Era el recordatorio de su propio tiempo.
La rabia en sus ojos se mezcló con el dolor, y en ese instante comprendí lo injusto que me parecía: que alguien como Ellie, que brillaba tanto, tuviera que cargar con un destino tan corto.
La miré, sorprendido, con el corazón apretado.
En ese momento, no me asustó verla alterada. Me asustó imaginarla apagándose como esas luces verdes ahogadas en la tormenta.
Me acerqué un poco más y noté cómo sus manos, apretadas contra el barro, temblaban. Todo su cuerpo lo hacía. El llanto no era lo único que la sacudía: estaba empapada, con los labios pálidos y la piel más fría de lo normal.
Un escalofrío me recorrió la espalda. Salió cuando aún no amanecía, pensé, sin abrigo, sin nada que la protegiera de la tormenta.
—Ellie… —murmuré, quitándome la chaqueta—. Estás helada.

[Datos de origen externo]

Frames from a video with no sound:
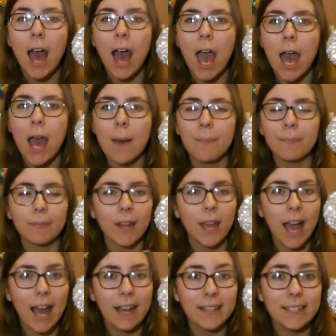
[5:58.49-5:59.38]
and
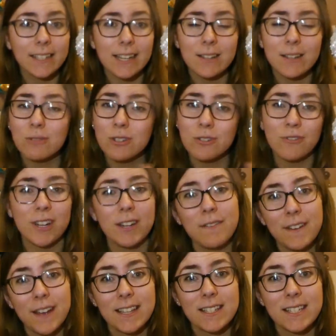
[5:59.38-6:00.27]
they were just really
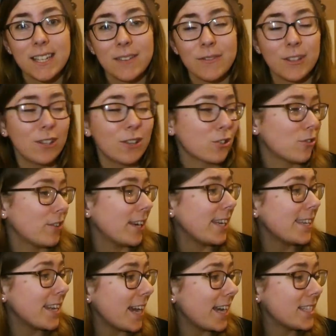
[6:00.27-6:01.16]
festive and looked
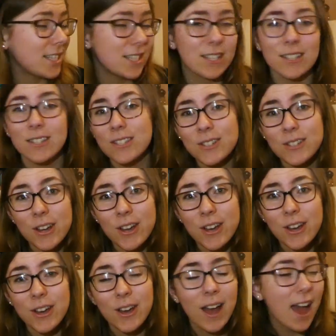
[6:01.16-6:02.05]
really nice in the
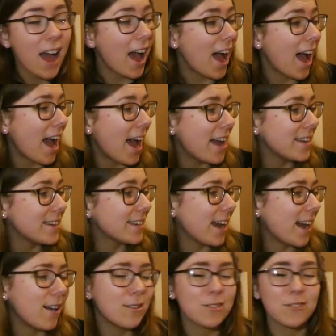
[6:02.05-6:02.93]
snow, and I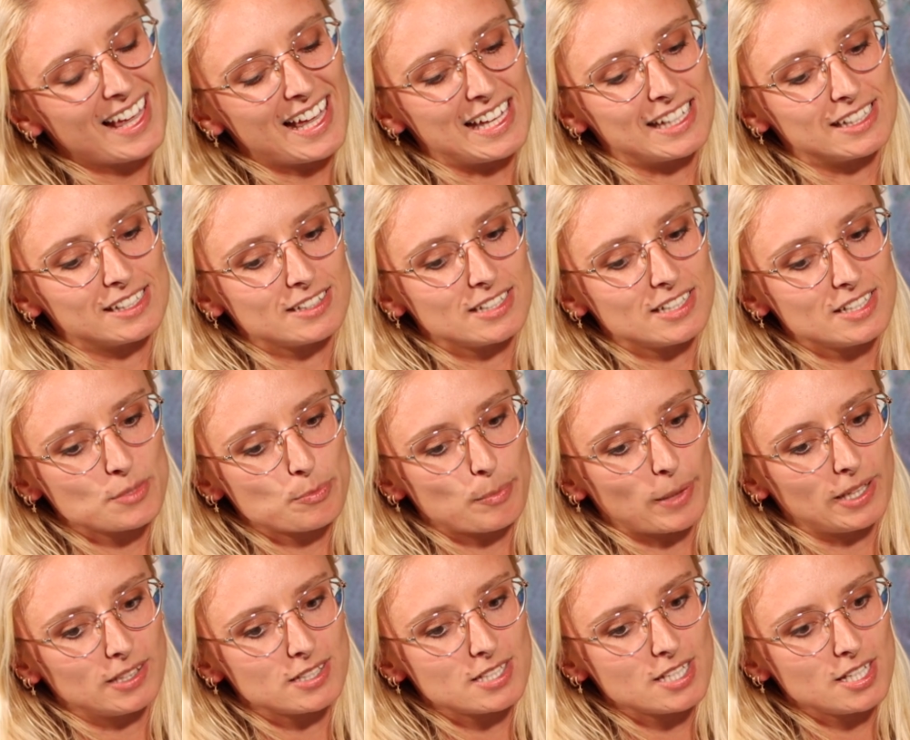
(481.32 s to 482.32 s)
And these
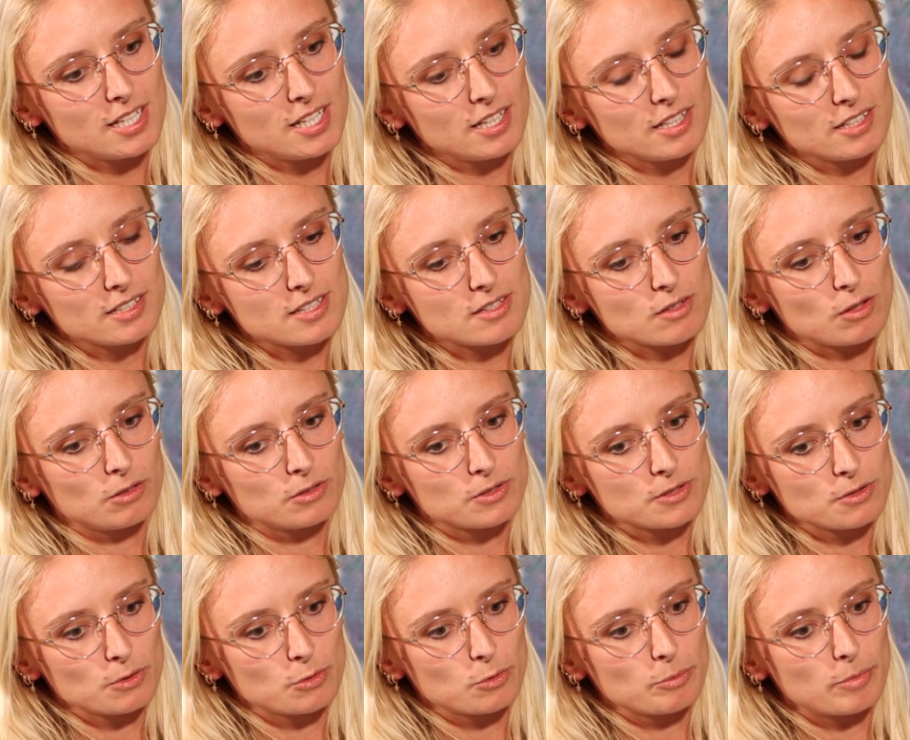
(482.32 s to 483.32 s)
paintings
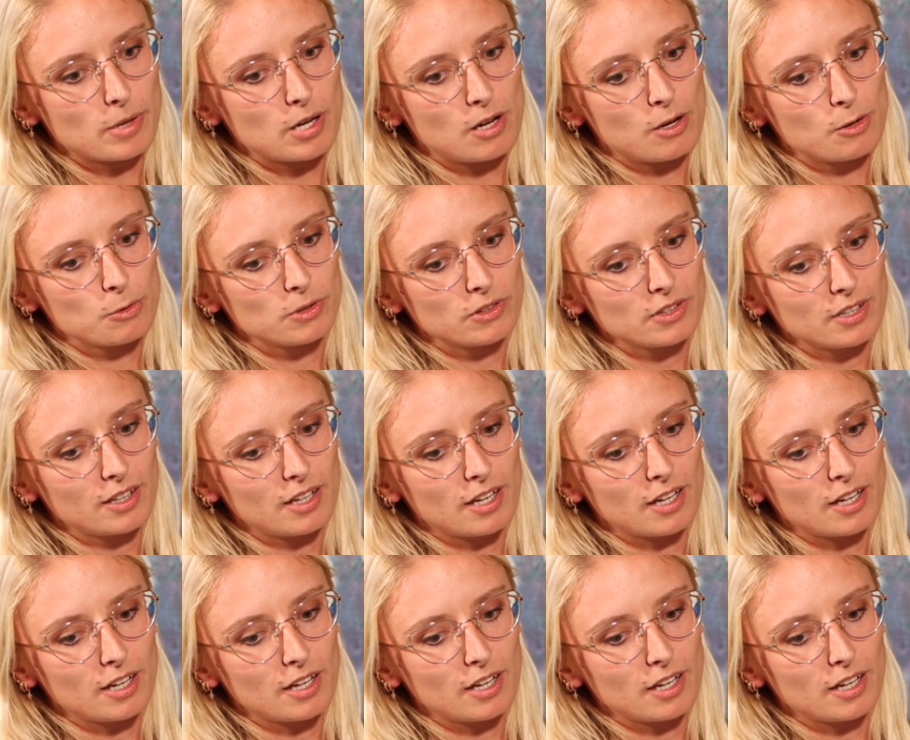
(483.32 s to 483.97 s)
also aboutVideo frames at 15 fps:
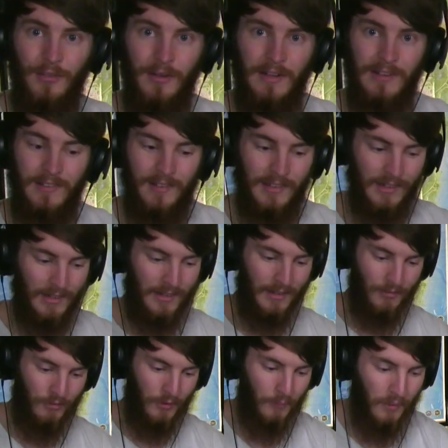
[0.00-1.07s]
so I can sit in it
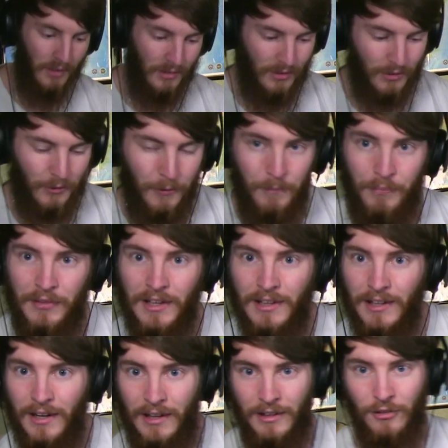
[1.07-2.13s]
if I want to, and
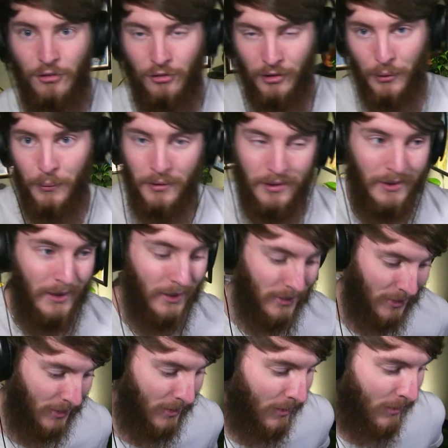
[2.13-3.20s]
then I can just lower the
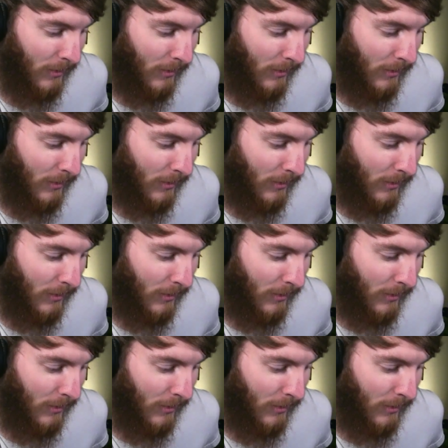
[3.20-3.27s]
desk.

La coloqué sobre sus hombros, intentando cubrirla como podía. Ella no me miró, seguía apretando los puños contra sus rodillas, como si el enojo fuera lo único que la mantenía de pie.
—Vamos —dije, extendiendo mi mano para ayudarla a levantarse.
Ella dudó, pero finalmente la tomó. Se incorporó apenas, tambaleándose como si las fuerzas se le hubieran agotado.
—Tienes que volver a casa. Necesitas descansar.
—No… —su voz sonó ronca, casi un sollozo disfrazado de terquedad—. No quiero. Aún no.
Intentó apartarse, pero su cuerpo no le respondió. La sujeté antes de que volviera a caer.
La rabia seguía en su mirada, pero ya no tenía fuerza. Y en ese instante tomé una decisión sin pensarlo.